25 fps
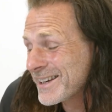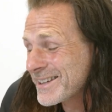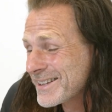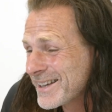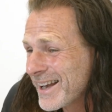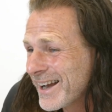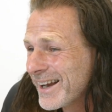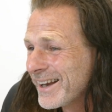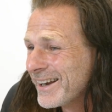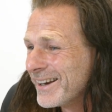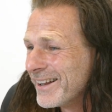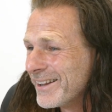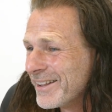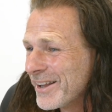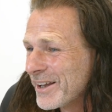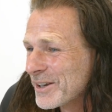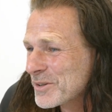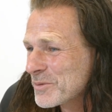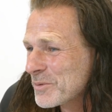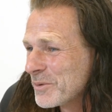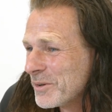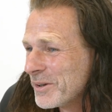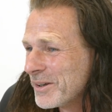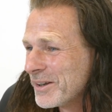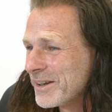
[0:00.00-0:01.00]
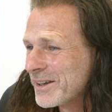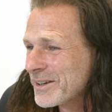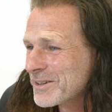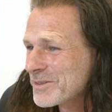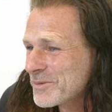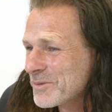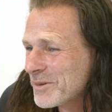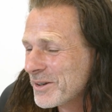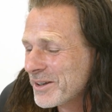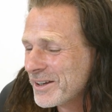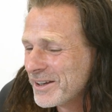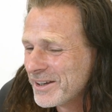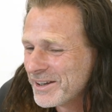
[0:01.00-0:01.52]
exciting, and that's what
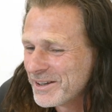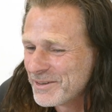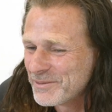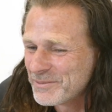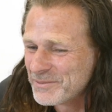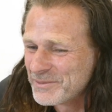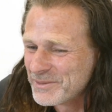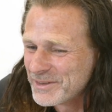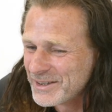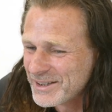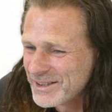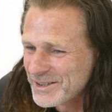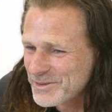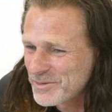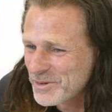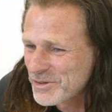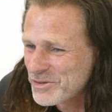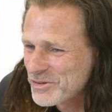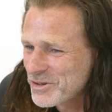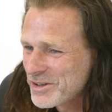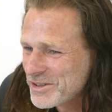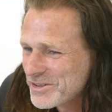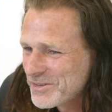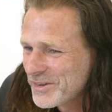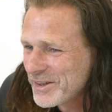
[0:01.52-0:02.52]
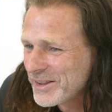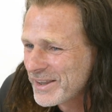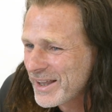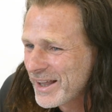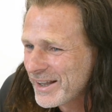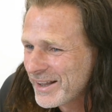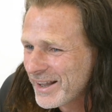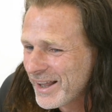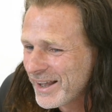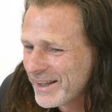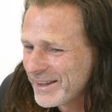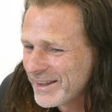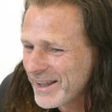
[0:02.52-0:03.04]
transfer
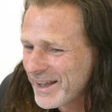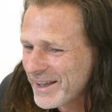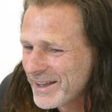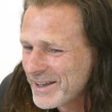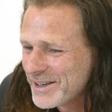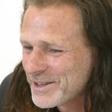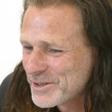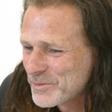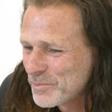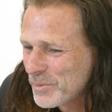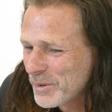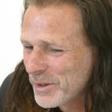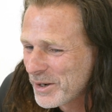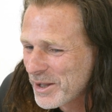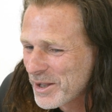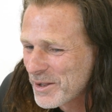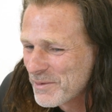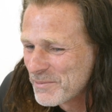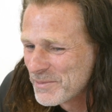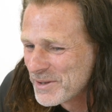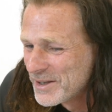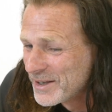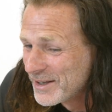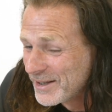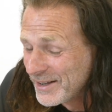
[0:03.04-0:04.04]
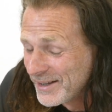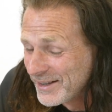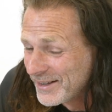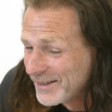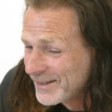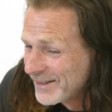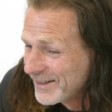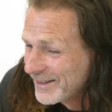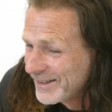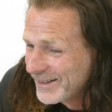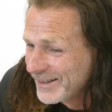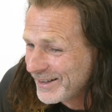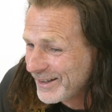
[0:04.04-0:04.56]
deadline day is. But
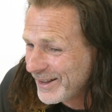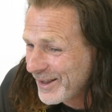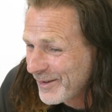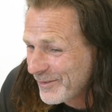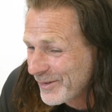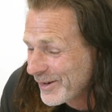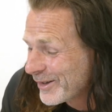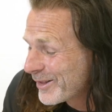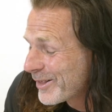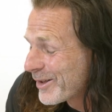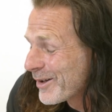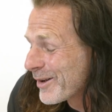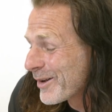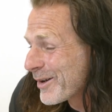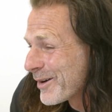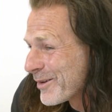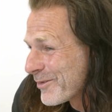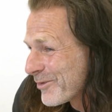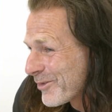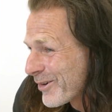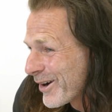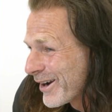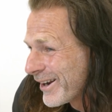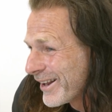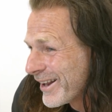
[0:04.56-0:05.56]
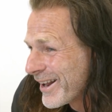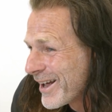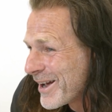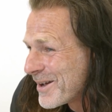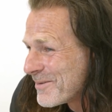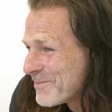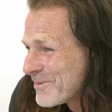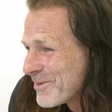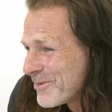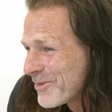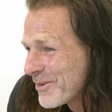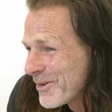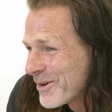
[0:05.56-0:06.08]
11 o'clock on a Friday
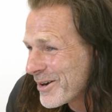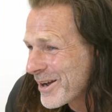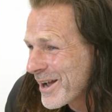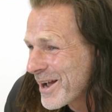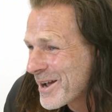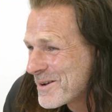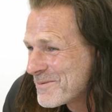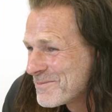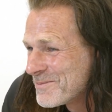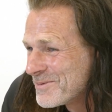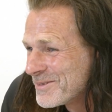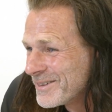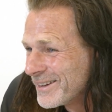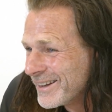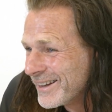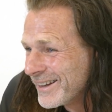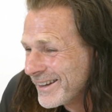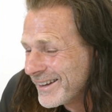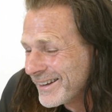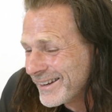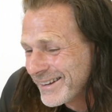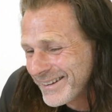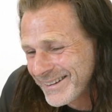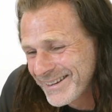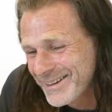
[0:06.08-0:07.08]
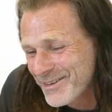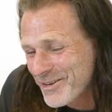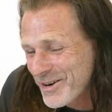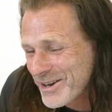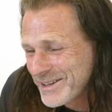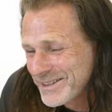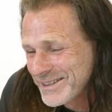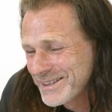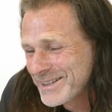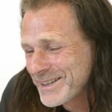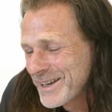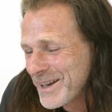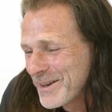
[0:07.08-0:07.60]
night before a game. It's a
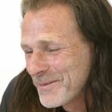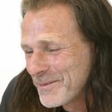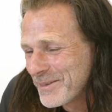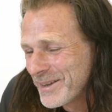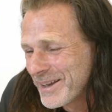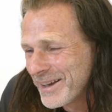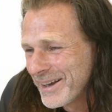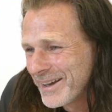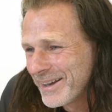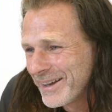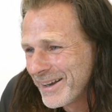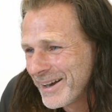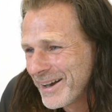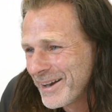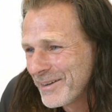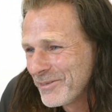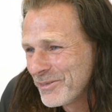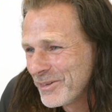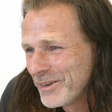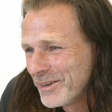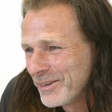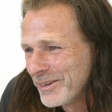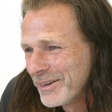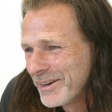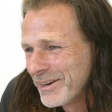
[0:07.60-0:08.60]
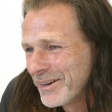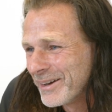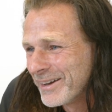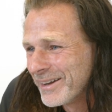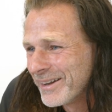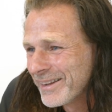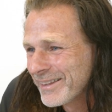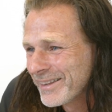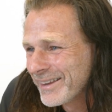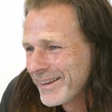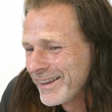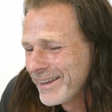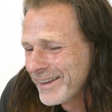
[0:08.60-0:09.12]
crazy time that I feel, I
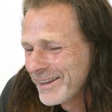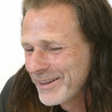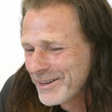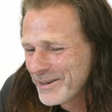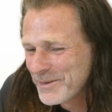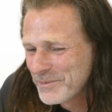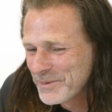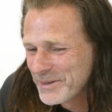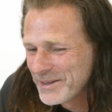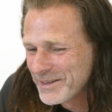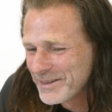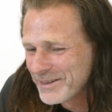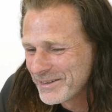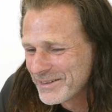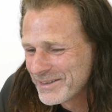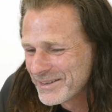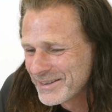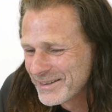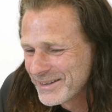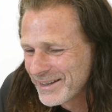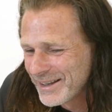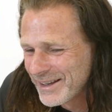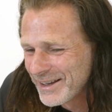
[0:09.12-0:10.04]
think it could have been done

──────────

All lines from the one holding "[0:05.56-0:06.08]" through the last line of the entries, and nothing else, are to be output exactly; leave out the pictures.

[0:05.56-0:06.08]
11 o'clock on a Friday
[0:06.08-0:07.08]
[0:07.08-0:07.60]
night before a game. It's a
[0:07.60-0:08.60]
[0:08.60-0:09.12]
crazy time that I feel, I
[0:09.12-0:10.04]
think it could have been done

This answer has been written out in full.